Notably, the collagen gel contraction assay—a classical 3D model for evaluating fibroblast-mediated matrix remodeling—showed that fibroblasts treated with rhHE4 exhibited significantly enhanced contractile ability (Fig. 3D). In addition, expression of type I collagen, a key component of ECM, was markedly increased following rHE4 treatment (Fig. 3E).

The effects of ovarian cancer cell–derived HE4 on fibroblast function were assessed through indirect co-culture, Western blotting, immunofluorescence, and collagen gel contraction assays. The WFDC2 gene, which encodes HE4, was silenced in the ovarian cancer cell lines OVCAR3 and OVCAR8 using shRNA (Fig. 4A). Conditioned media from the HE4-knockdown group (sh-HE4) and the negative control group (NC) were collected and indirectly co-cultured with normal fibroblasts.

Western blot analysis revealed that α-SMA and FAP expression levels were decreased in fibroblasts following co-culture with sh-HE4 cells (Fig. 4B). Immunofluorescence further demonstrated a reduction in α-SMA fluorescence intensity (Fig. 4C). Moreover, the collagen gel contraction capacity of fibroblasts was significantly reduced after treatment with sh-HE4 conditioned media (Fig. 4D). In addition, type I collagen expression in fibroblasts was inhibited by the sh-HE4 conditioned media (Fig. 4E).

These findings indicate that HE4 knockdown suppresses the ability of ovarian cancer cells to induce the transdifferentiation of normal fibroblasts into myofibroblastic cancer-associated fibroblasts (myCAFs).

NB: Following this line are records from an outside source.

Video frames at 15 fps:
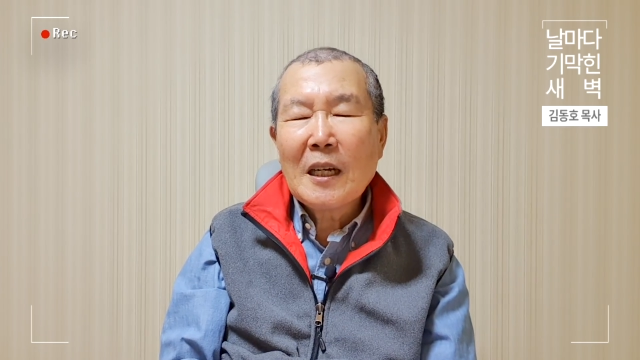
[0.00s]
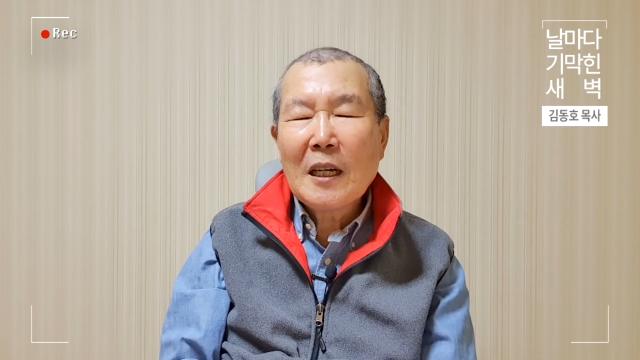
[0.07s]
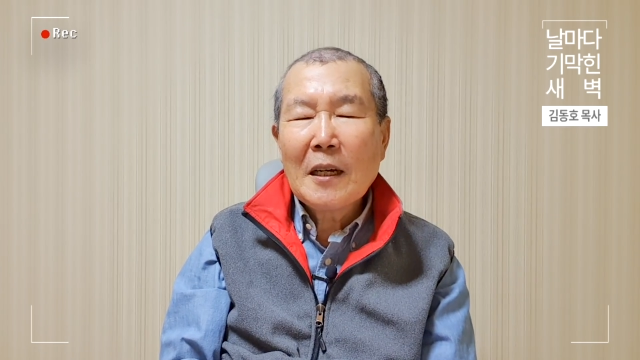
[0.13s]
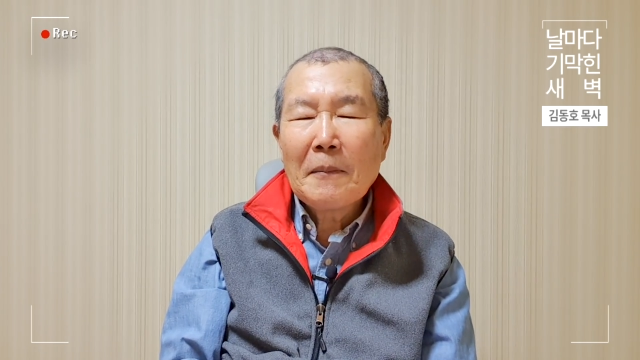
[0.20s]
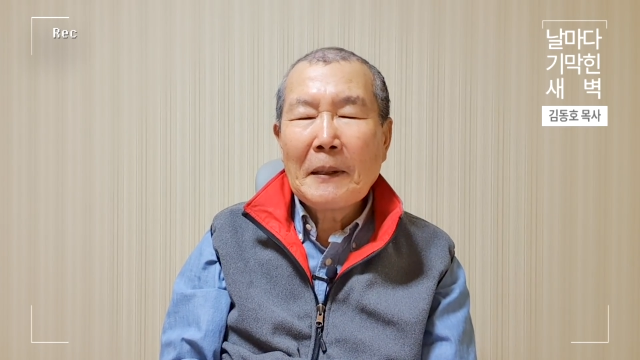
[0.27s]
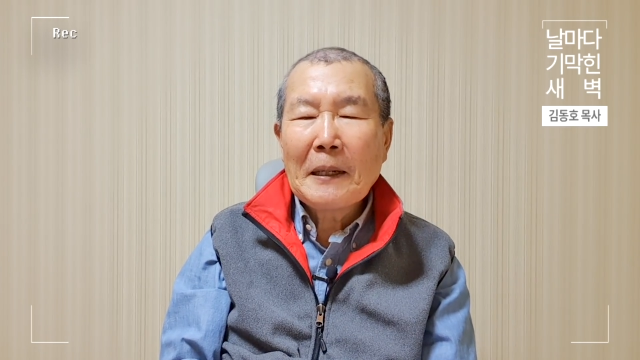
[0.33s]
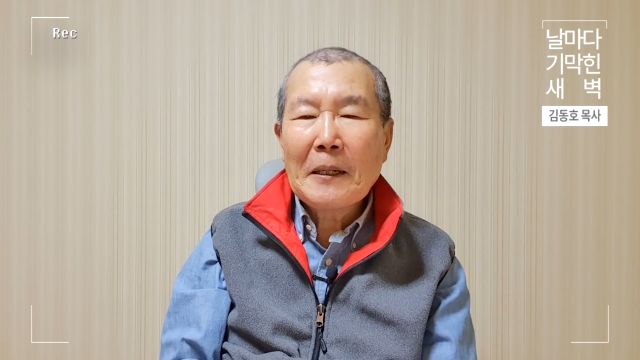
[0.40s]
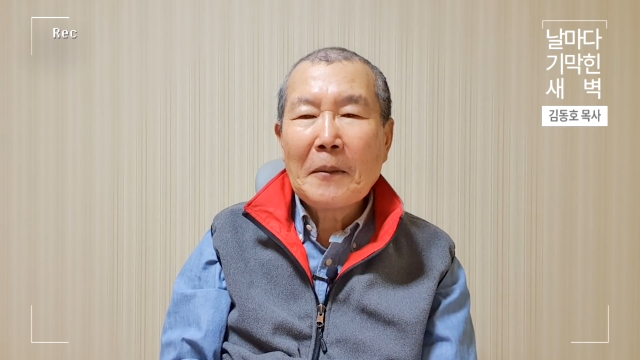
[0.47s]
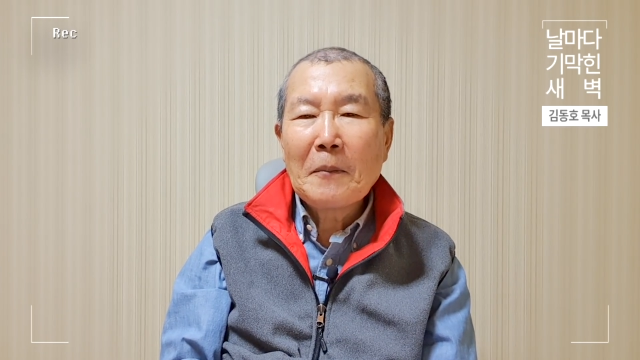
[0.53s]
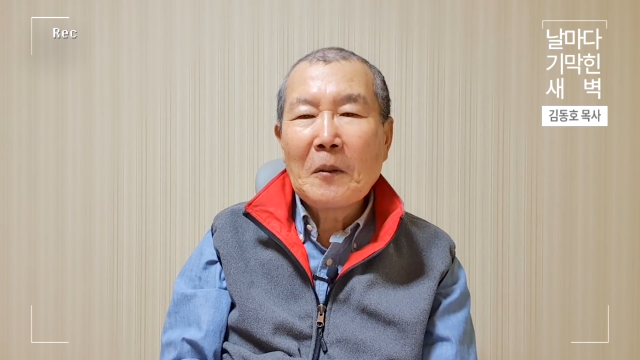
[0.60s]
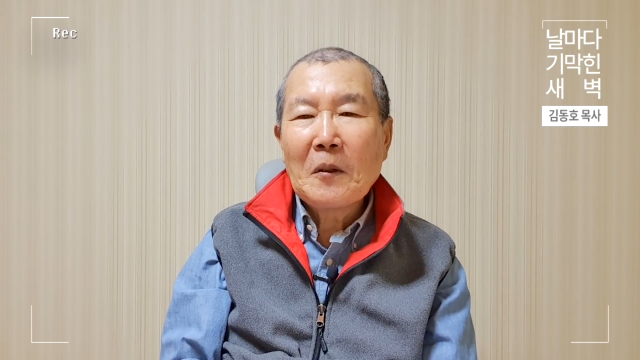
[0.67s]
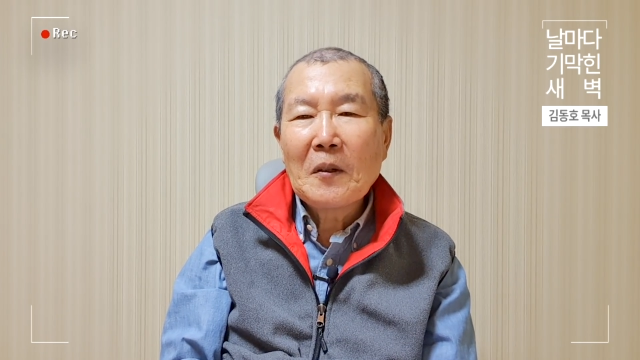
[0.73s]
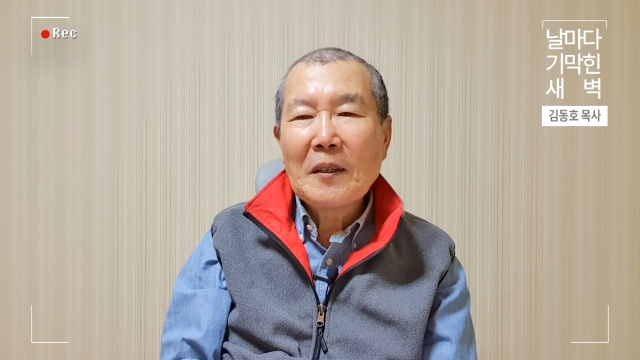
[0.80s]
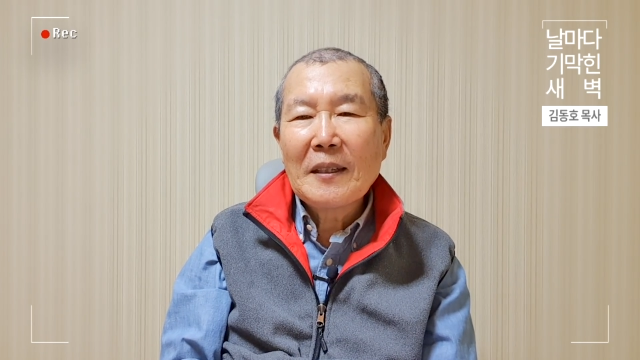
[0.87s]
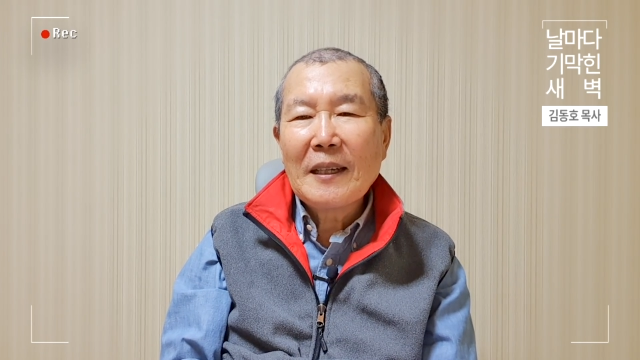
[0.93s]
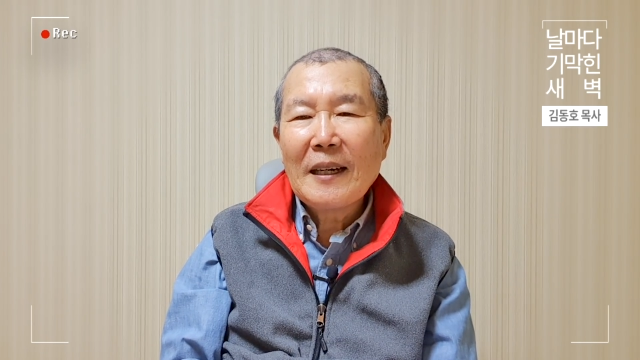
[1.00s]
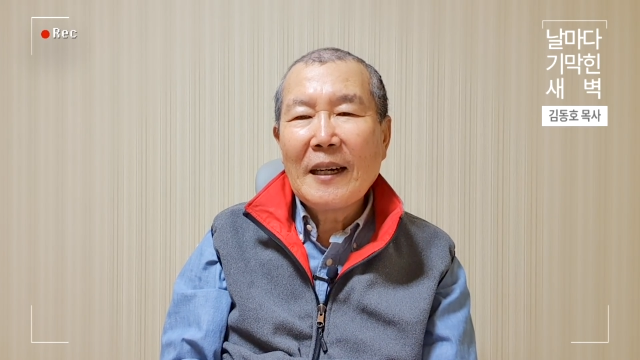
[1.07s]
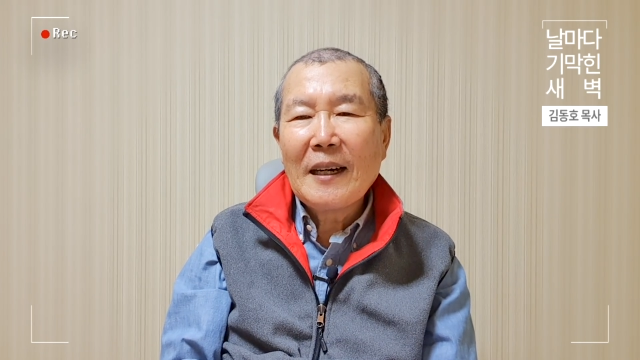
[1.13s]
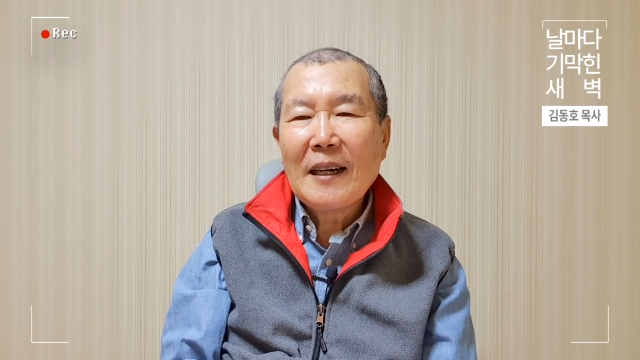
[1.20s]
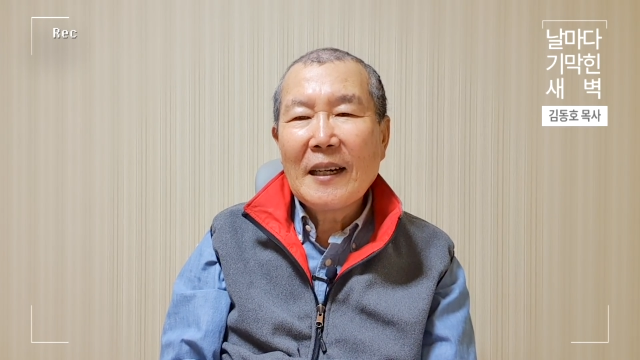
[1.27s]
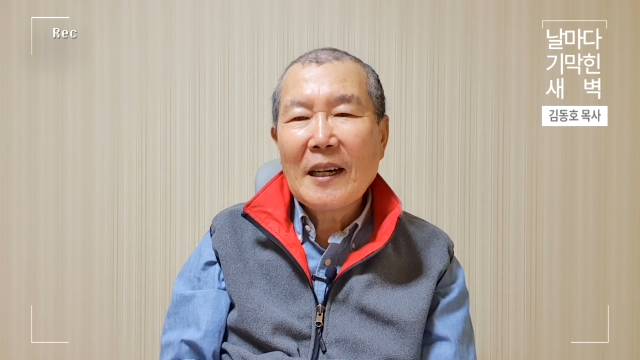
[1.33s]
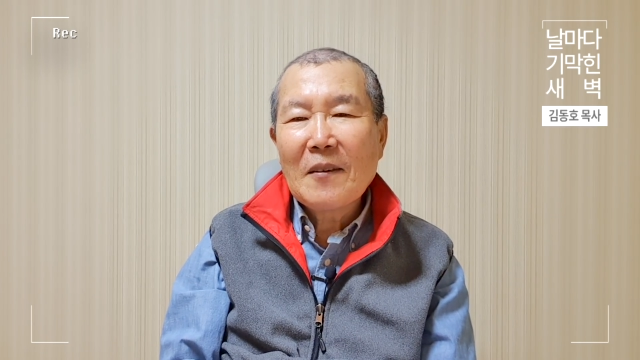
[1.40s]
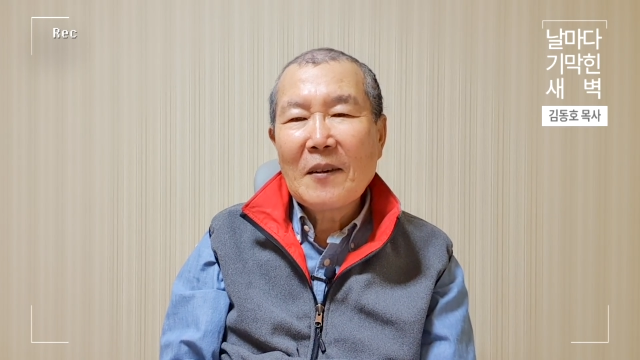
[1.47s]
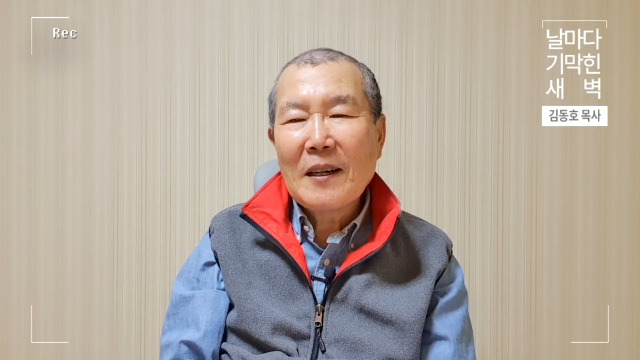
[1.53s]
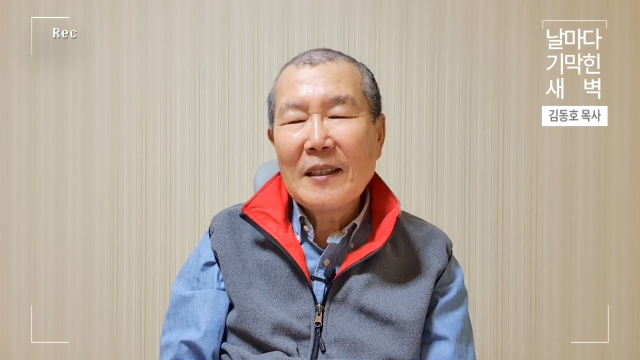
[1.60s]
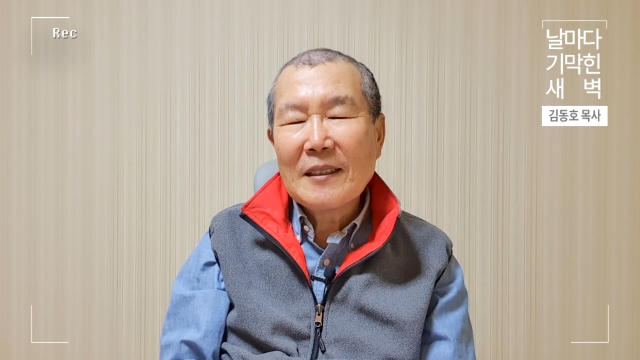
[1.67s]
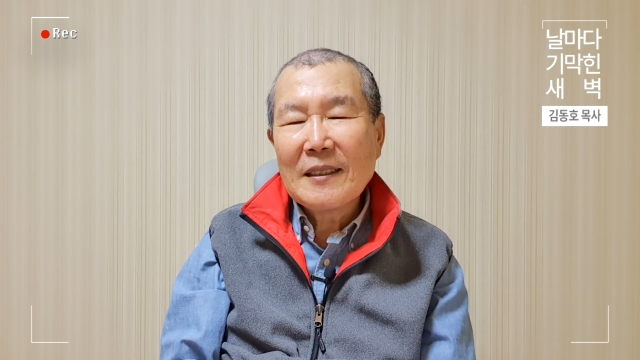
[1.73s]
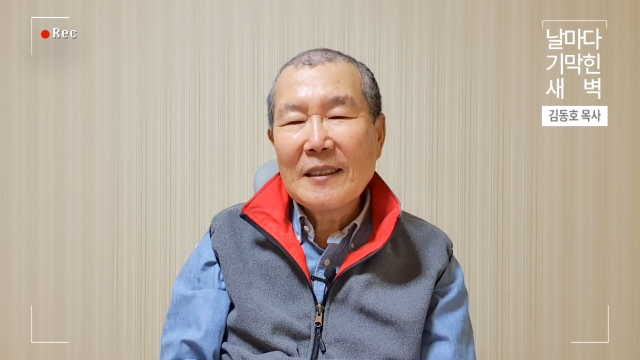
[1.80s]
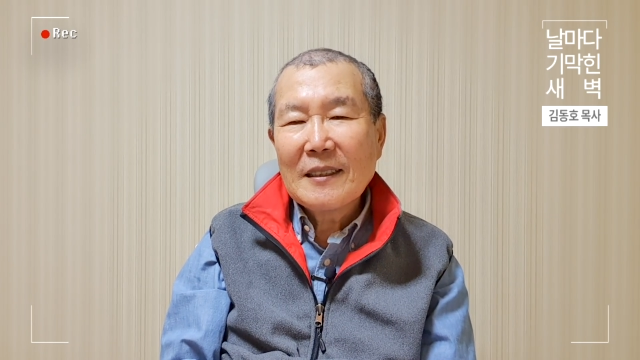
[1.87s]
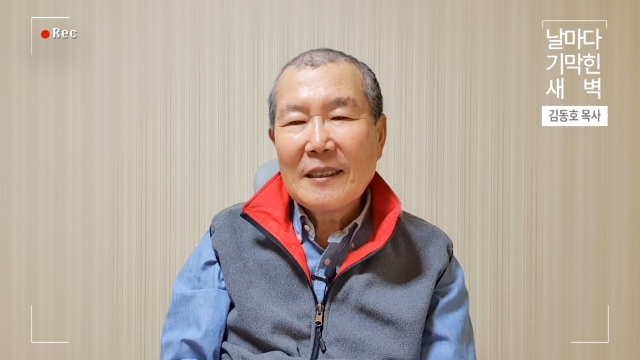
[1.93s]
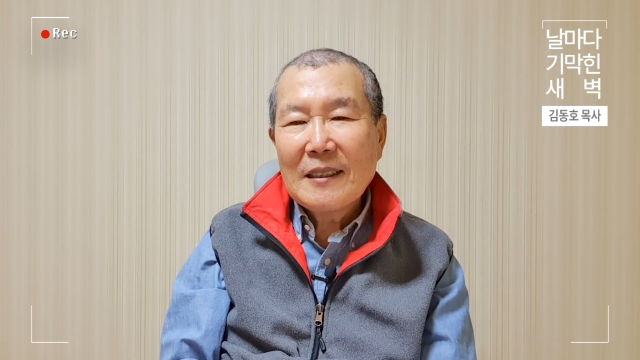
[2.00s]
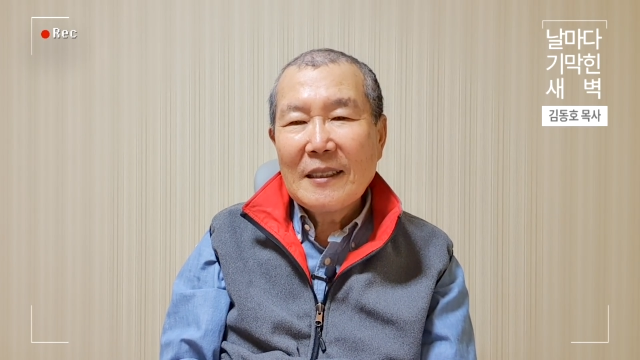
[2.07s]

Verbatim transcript: 하나 바꿔 먹었다라고 하는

To further investigate the potential role of HE4 in vivo, subcutaneous xenograft tumor experiments were performed using OVCAR3 ovarian cancer cells with stable knockdown of WFDC2. Tumor volume and weight were found to be significantly reduced in the sh-HE4 group compared to controls (Fig. 5A–C), consistent with previous reports indicating that HE4 promotes ovarian cancer cell proliferation. Immunohistochemical analysis confirmed that HE4 expression was downregulated in the sh-HE4 group (Fig. 5D).

Meanwhile, the expression of fibroblast activation markers α-SMA and FAP was markedly decreased in the knockdown group, accompanied by a reduction in type I collagen deposition (Fig. 5E). These findings further support the critical role of HE4 in promoting the transdifferentiation of fibroblasts into cancer-associated fibroblasts in ovarian cancer.